To date, the Grinch Dinner has raised more than half a million dollars for Shepherds of Good Hope.
“I’m just very, very, very happy and pleased and thankful,” said Peters who believes the dinner is a reflection of how generous the Ottawa community is. “It blows me away every time.”
The attendees were a who’s who of Whoville, from developer John Bassi and his wife, Maria, to home builder Chris Taggart and his wife, magazine publisher Mary Taggart, to Paramount Properties principal Stuart Ages and his wife, Leila, as well as Shabinsky’s husband, Ian Shabinsky, principal at Glenview Management. Interestingly, Liza Mrak from Mark Motors Group and her husband, Gary Zed, became supporters of Shepherds after attending its last Grinch Dinner, in the pre-pandemic days of 2019. They went on to co-chair the organization’s signature Taste for Hope fundraiser last spring.
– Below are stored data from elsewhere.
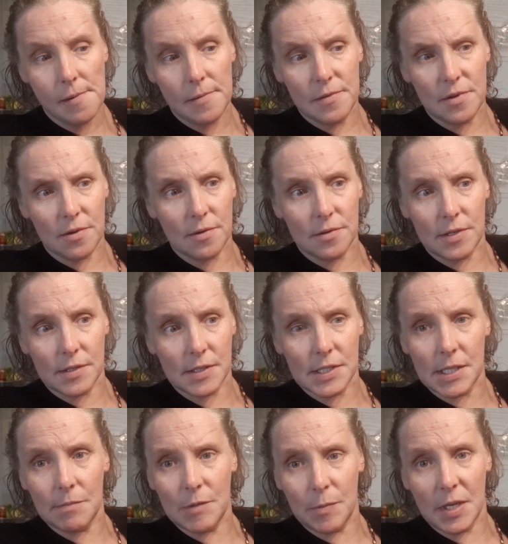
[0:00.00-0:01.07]
There doesn't
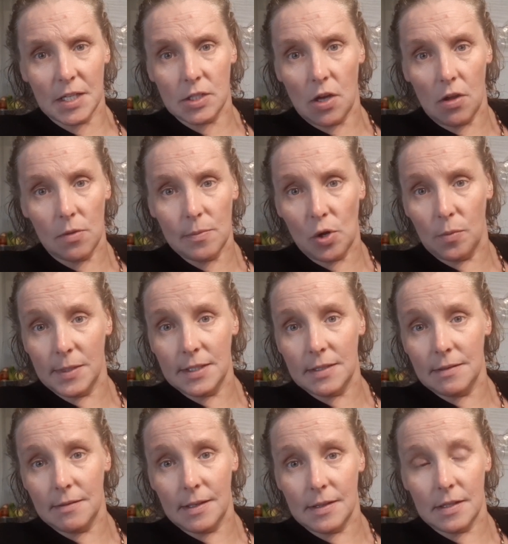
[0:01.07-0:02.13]
seem to be a dull moment
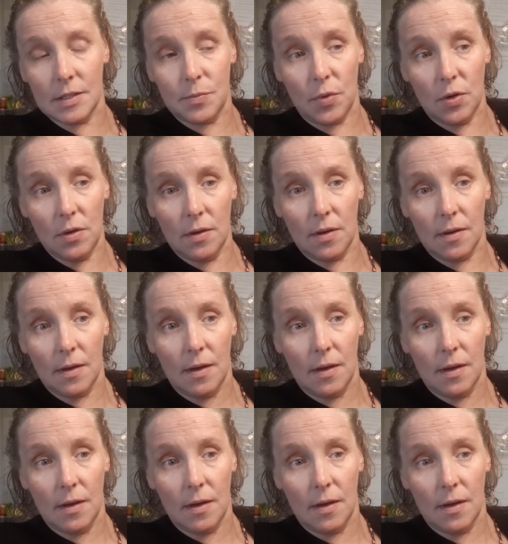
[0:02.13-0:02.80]
in this book.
Its raised a record-breaking $270,000.
Also in attendance were Shepherds of Good Hope (SGH) board chair Dave Donaldson, retired dean of the school of business at Algonquin College, and SGH Foundation board chair Mark Roundell, who’s retired as a senior portfolio manager with RBC Dominion Securities.
What a nice change for culinary leader Robert Bourassa to attend this year as a guest after helping out for many years behind the scenes. Robin Duetta, who’s so plugged into Ottawa’s culinary community, now does all the coordination of chefs. They included Thottungal, who also owns Thali restaurant on O’Connor Street, Yannick LaSalle, who’s now the executive chef for the Supreme Court of Canada, Ben Baird (Pelican Seafood Market & Grill in the Blue Heron Mall), Patrick Garland (Absinthe on Wellington Street West), David Godsoe (Restaurant e18hteen on York Street), and Justin Champagne-Lagarde (Perch on Preston Street).
Guests enjoyed a soup course followed by an appetizer, three-course dinner and dessert.
The Shepherds of Good Hope has been working hard to get the message out that it’s so much more than a soup kitchen and shelter. It’s continuing to make great strides toward creating additional supportive housing in Ottawa. It currently puts permanent roofs over the heads of 243 people who might otherwise be sleeping rough.
Shepherds will soon be opening two more supportive housing residences, bringing its total number of facilities up to seven. It’s on its way to having more men and women living in its housing programs than using its shelter services.
“That’s the first time in the history of our organization that we’ve been able to do that and, certainly, I think in the history of the city, where an organization that started out providing shelter has branched into housing to this extent,” Freiheit told OBJ.social.
The organization is slated to open a new 57-unit residence on Merivale Road by spring. It’s also working on another new development at 216 Murray St. in Lowertown, near the ByWard Market area.
The new Murray Street facility will provide another 48 units of housing. As well, the building will run a fully staffed and supervised day program for clients. Shepherds plans to relocate its soup kitchen there.
“We know that the way we can end chronic homelessness is to give people a home of their own with the supports that they need,” said Freiheit.